ProgramManagement/Programs/Telemetry/Meetings/2012-05-16
From MozillaWiki
Telemetry Meeting 2012-05-16
Attendance: metrics and perf teams
Note: I was late to this meeting and had Vidyo trouble in the middle. There may be missing content.
Data validation
- Data validation doesn’t need to be perfect
- We can prototype validation with demo data
- Limited validations to look at trunk versions of Firefox, not applicable to older data, still have data from older versions coming in every day
- Data from older versions is still valuable to collect
- Already making decisions based on telemetry in current form, can’t make as many decisions as we’d like
- Historical data used by memshink to track over time
- We have ability to validate old data we just have to do it per version
- How do we have continuity of data when it differs?
- View data as different histograms
- We should see if the trend is in any way comparable
- When do we stop paying attention to releases?
- Stakeholders have different requirements.
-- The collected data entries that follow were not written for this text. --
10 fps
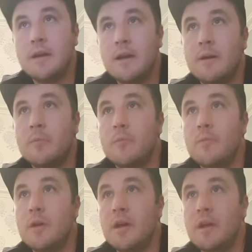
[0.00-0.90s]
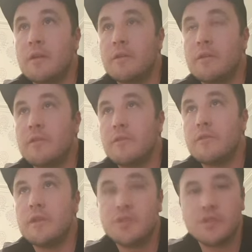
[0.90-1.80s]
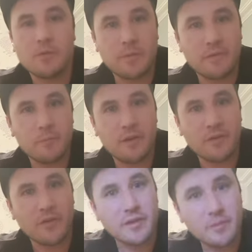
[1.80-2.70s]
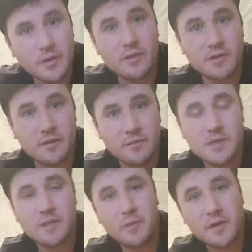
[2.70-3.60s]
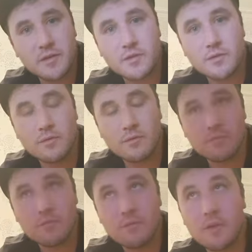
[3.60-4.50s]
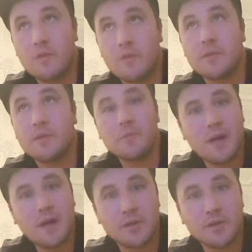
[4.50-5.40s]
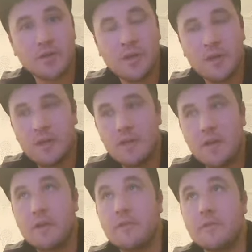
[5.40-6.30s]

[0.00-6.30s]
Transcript: And this year was a bit annoying because obviously we went into a lockdown in March,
- Validate consistency of each payload
- How much data do we take in?
- 5% is 3G, 60Gb/day as of May 14 – this is data that we’re storing
- might be as high as 120Gb/day
- Can get max of 2 pings in 24 hours
- 2 pings is the common (70%) case
- Telemetry persistence is in beta population
- Concern for metrics as this can potentially double amount of traffic
- Persistence went in at the same time as compression, which only reduces over the wire transmission
- We can look at optimizing data storage
- First piece of validation is amount of traffic on a daily basis
- Gauge based on how much traffic we expect to get
- Do we want to base this off of the data that we were previously receiving?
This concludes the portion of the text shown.